Doğu ve Güneydoğu Anadolu bölgesinde toplumun yaşam tarzı ve gele­neklerinin merkezinde medreseler ve dergâhlar var olduğunu söyleyebi­liriz.

Bu gelenek yüzyıllara dayanmasına rağmen özellikle 1845’lerden iti­baren bölgede bulunan beyliklerin kaldırılması neticesinde daha da güçlü hale gelmiştir. Buna göre dergâh şeyhleri ve medrese seydaları, Osmanlı Devleti döneminden beri süregelen bir geleneğin gereği olarak, Cumhuri­yet döneminde ise dini konularda devlet mercilerine duyulan güvensizli­ğin sonucu olarak otorite haline gelmişlerdir.

Diğer dergâhlar gibi Norşin Dergâhı da özellikle aşiretler arasında meydana gelen kavga ve tartışmaların, kan davalarının, arazi sorunları­nın, ailevî ve adlî sorunların çözümünde ilk ve son müracaat yeri olarak görülmüş ve verilen kararlara asla itiraz edilmemiştir. Bu yönüyle sos­yal barışın ve huzurun ikame ve idamesinde etkili olmuşlardır.[1] Norşin dergâhının güçlü şeyh ve müderrisleri, ayrılan kolları, medrese mezunları ve dergâh müntesipleri göz önünde bulundurulduğunda bölgede bulunan diğer dergâhlara göre daha geniş bir alanda etkili olduğunu görmekteyiz.

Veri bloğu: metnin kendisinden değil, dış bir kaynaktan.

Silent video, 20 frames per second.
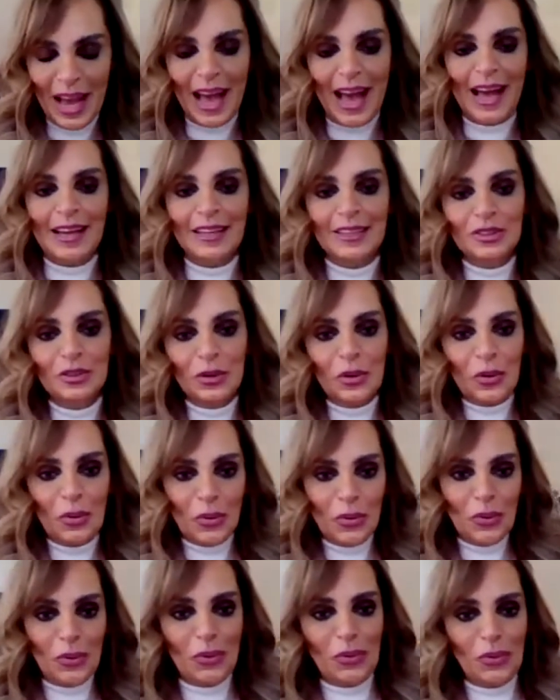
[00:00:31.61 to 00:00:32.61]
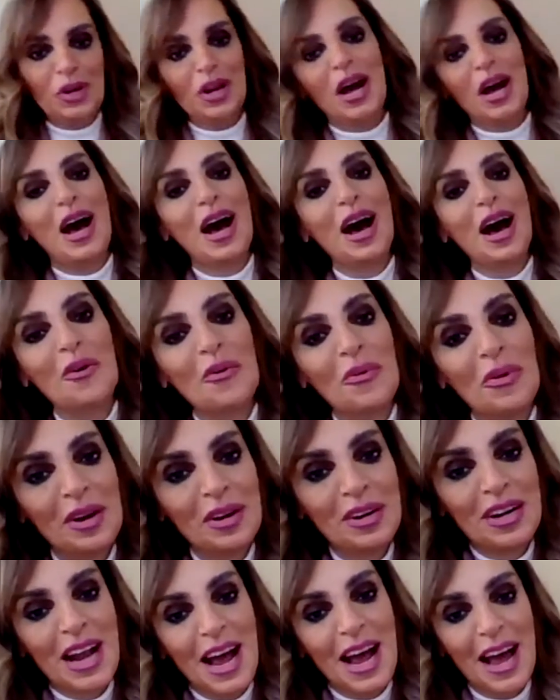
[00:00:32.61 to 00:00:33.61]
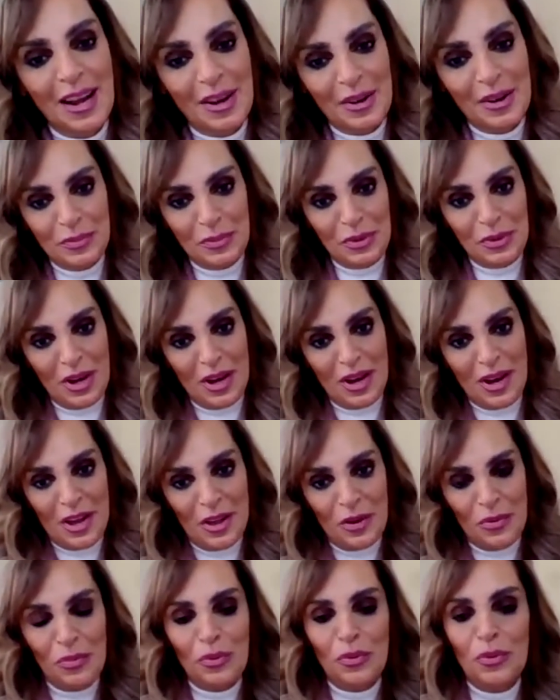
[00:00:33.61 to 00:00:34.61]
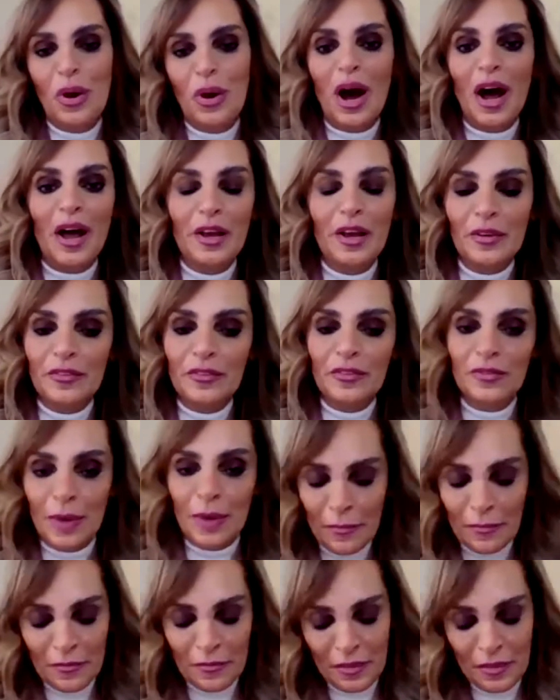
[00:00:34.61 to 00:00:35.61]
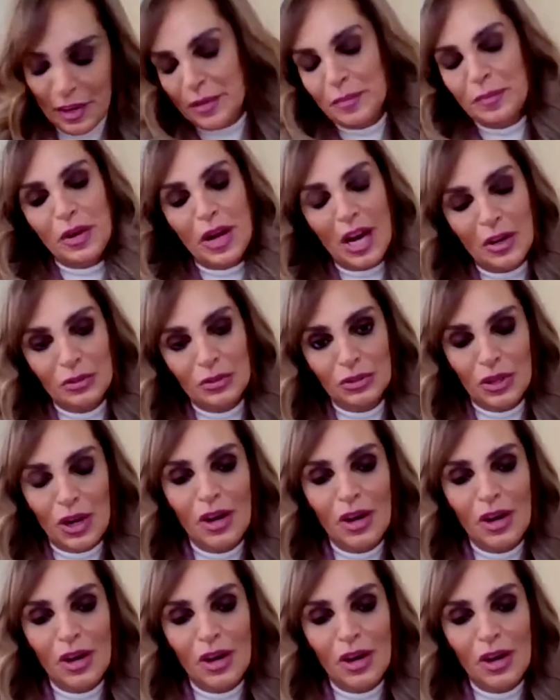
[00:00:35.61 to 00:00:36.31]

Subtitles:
and all our alumni who I'm very proud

Bu çerçevede, Abdurrahman-ı Tâğî, dergâhın kuruluşundan kısa süre sonra bir değirmen yapılmasına öncülük eder. Ancak bir süre sonra ya­kınlarda bir değirmen olduğunu öğrenir ve bunun üzerine eğer değirmen yapılırsa çevreden herkesin kendi değirmenine gelmeyi tercih edeceğini düşünerek başkasına zarar vermemek adına işçilere gerekçesini söyleyerek inşaatı durdurur ve yapılan kısmını da yıktırır.[2]

Abdurrahman-ı Tâğî, vefatından iki yıl önce, bizzat başında durarak ve kontrol ederek Murat nehri üzerinden üç gözlü bir taş köprü yapılması­na öncülük etmiştir. Bu nedenle 4 Zilhicce 1304/1884 tarihinde Osmanlı Devleti tarafından “Üçüncü Rütbeden bir kat’a Mecidî Nişânı” ile ödüllen­dirilmiştir.[3]

Norşin medresesi ve dergâhı mezunları bölgede geniş bir halk kitlesinin irşadıyla onların dini bir hayat sürmelerine yardımcı olurken özellikle Bitlis, Siirt, Muş, Ağrı, Van, Hakkâri bölgesinde uzun yıllar resmî olmayan, köy hal­kının desteği ile imamlık ve müderrislik yapan din adamları yetiştirmiştir.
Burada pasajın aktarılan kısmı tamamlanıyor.